José Murilo de Carvalho acreditava que, após 140 anos de existência, havia mais democracia do que República no Brasil. Poucos seriam capazes de associar a segunda à afirmação da igualdade perante a lei e à ausência de privilégios ou ao bom governo e ao cuidado com o bem público.
Tinha razão. E ia mais longe. O historiador da República afirmava que a nossa não tinha salvação, ou tinha, mas só por milagre de frei Vicente, aquele que, em 1627, escreveu que no Brasil nenhum homem “é repúblico, nem zela ou trata do bem comum, senão cada um do bem particular”. E Murilo concluía: “A República extinguiu o privilégio dos Braganças, mas não conseguiu eliminar os privilégios sociais.”

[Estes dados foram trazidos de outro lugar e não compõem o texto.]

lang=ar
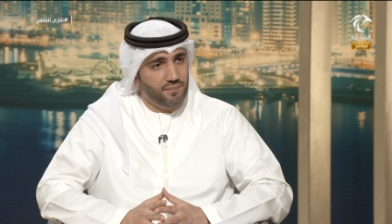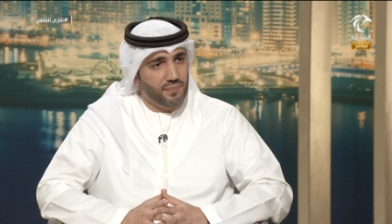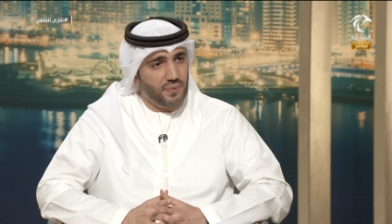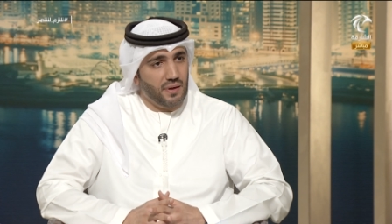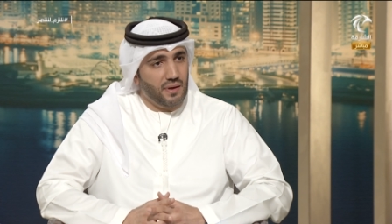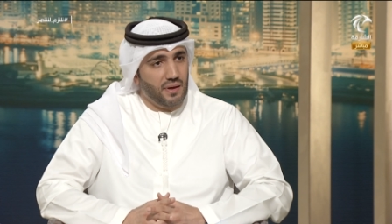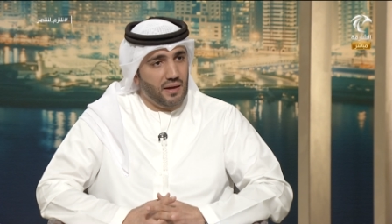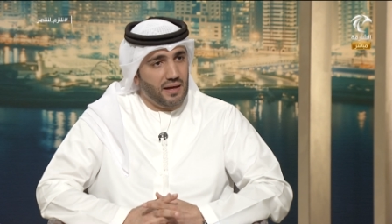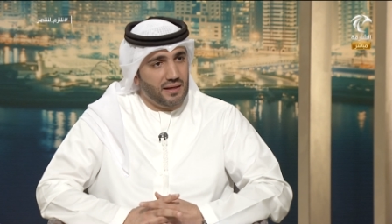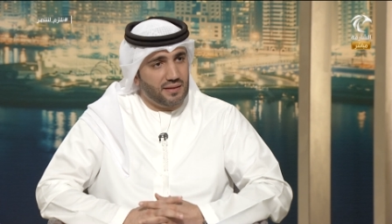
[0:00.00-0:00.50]

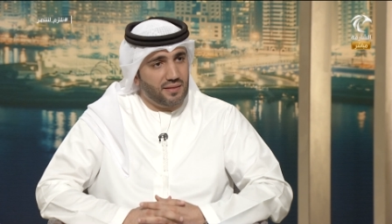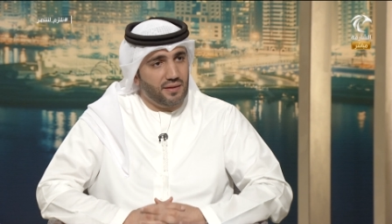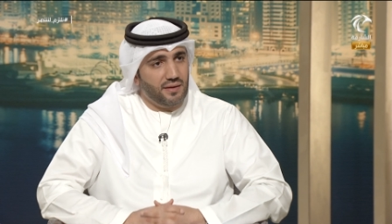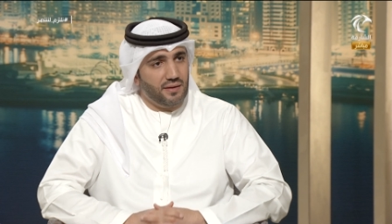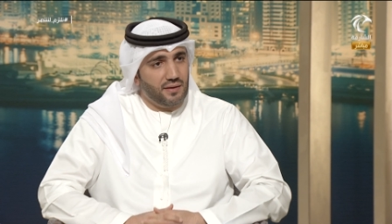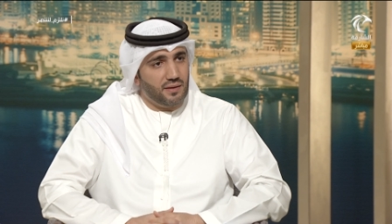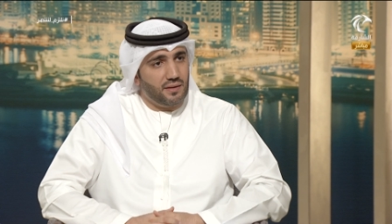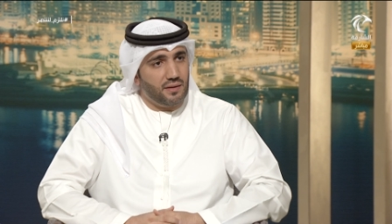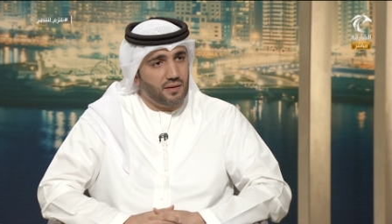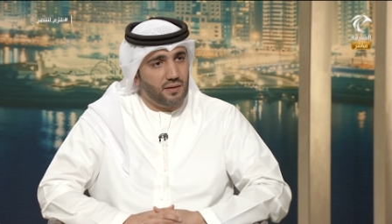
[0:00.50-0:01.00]
طبعا
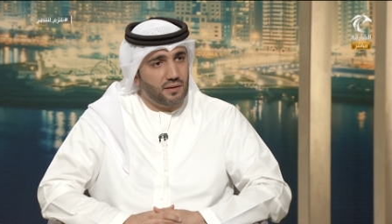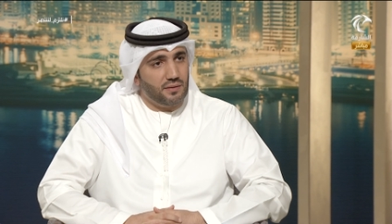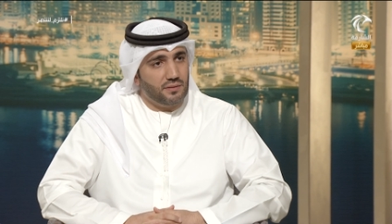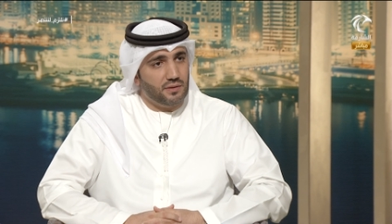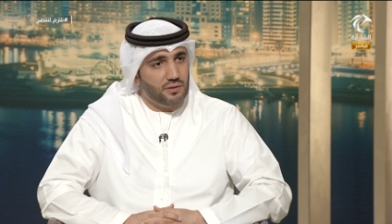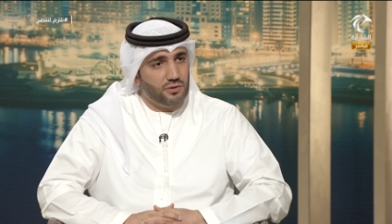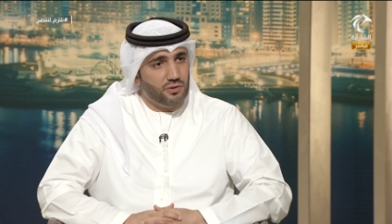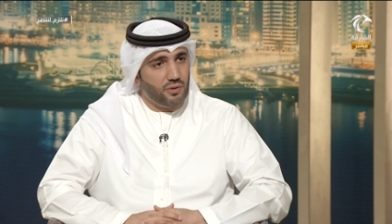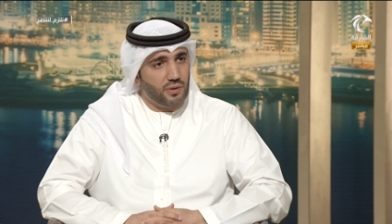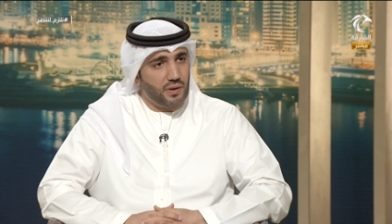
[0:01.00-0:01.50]
حدثينا
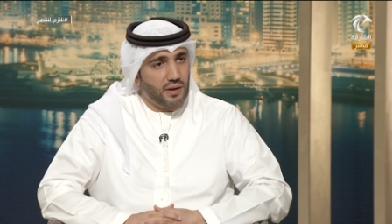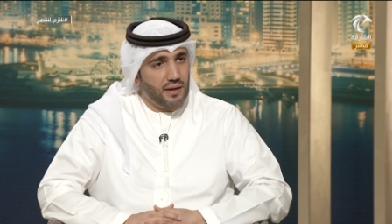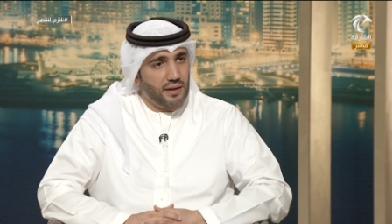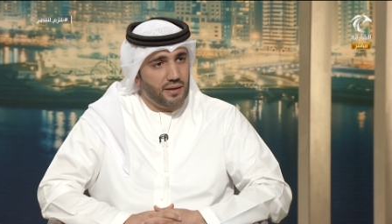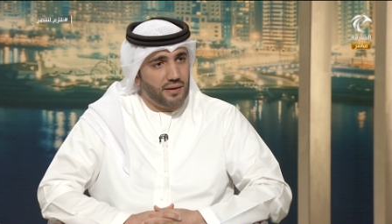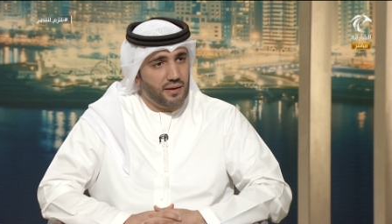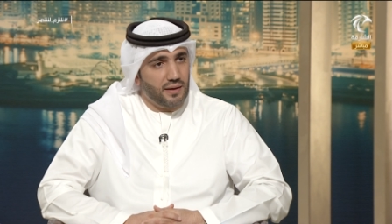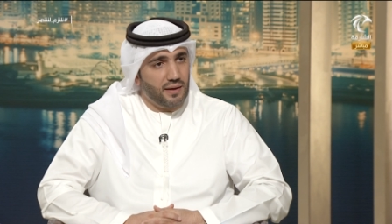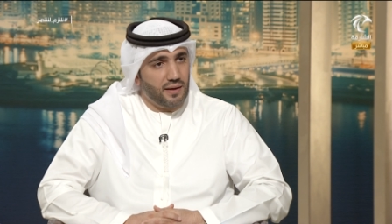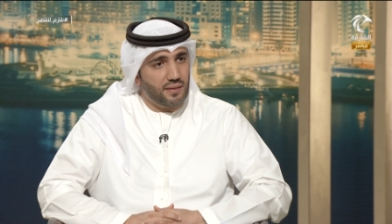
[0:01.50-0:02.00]
دكتوره
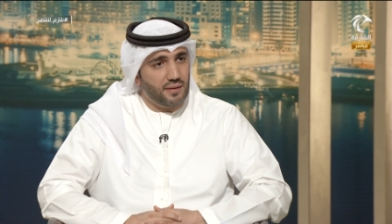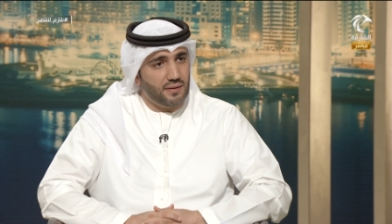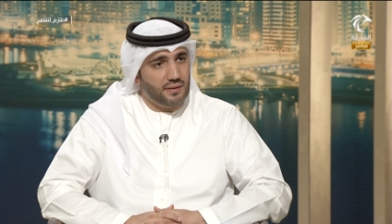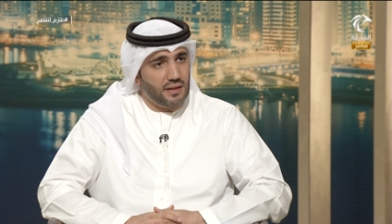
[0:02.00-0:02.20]
عن هذا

Eis um – entre outros – campo em que a República falhou miseravelmente: o combate aos privilégios. Se alguém quiser uma lição sobre o que disse o historiador basta ler a reportagem de Pepita Ortega, do Blog do Fausto, sobre a sessão em que o Conselho da Justiça Federal (CJF) começou a julgar se pagará R$ 240 milhões a juízes. Trata-se de velha discussão: a correção monetária pelo IPCA – e não pela Taxa Referencial – das Parcelas Autônomas de Equivalência (PAE) do auxílio moradia, pagas a magistrados entre 1994 e 2002. O pleito é da Associação dos Juízes Federais. O primeiro voto foi desfavorável ao pedido dos togados para espetar a nova conta no bolso do contribuinte.
A ministra Maria Thereza de Assis Moura, do CJF, assim manifestou sua indignação, reproduzindo as palavras do ministro João Otávio de Noronha, em sessão de 2018, quando o mesmo passivo foi pago: “Eu espero que essa grande reprodutora, a Mãe da PAE, sossegue agora, que ela seja esterilizada. Vamos ligar as trompas. Não pode mais gerar recursos de dinheiro, dinheiro, dinheiro. Isso já chegou a um limite. Espero que essa seja a última decisão em matéria de PAE.” Doce ilusão. Cinco anos depois, o CJF vai decidir a mesma matéria. A mãe PAE pode voltar a fornecer mais leite aos filhos. Após o voto contrário de Maria Thereza, o julgamento foi suspenso com pedido de vistas.
Esse não é o único caso de vantagens pretendidas pelos doutores que foi parar nas cortes e conselhos. Em outro julgamento, após 17 anos de análise, o STF concluiu pela derrubada de um penduricalho histórico do Ministério Público – os “quinto”, “décimo” e “opção”, pagos a integrantes do órgão que ocupavam cargos de direção ou assessoria, mesmo após o término do exercício da função. Se o ganho auferido era inconstitucional e, portanto, ilegal, alguém pode perguntar: os procuradores vão devolver o recebido indevidamente? José Murilo diria que não. Ele sabia que é mais fácil a República devolver o poder aos Braganças do que acabar com os privilégios dos doutores.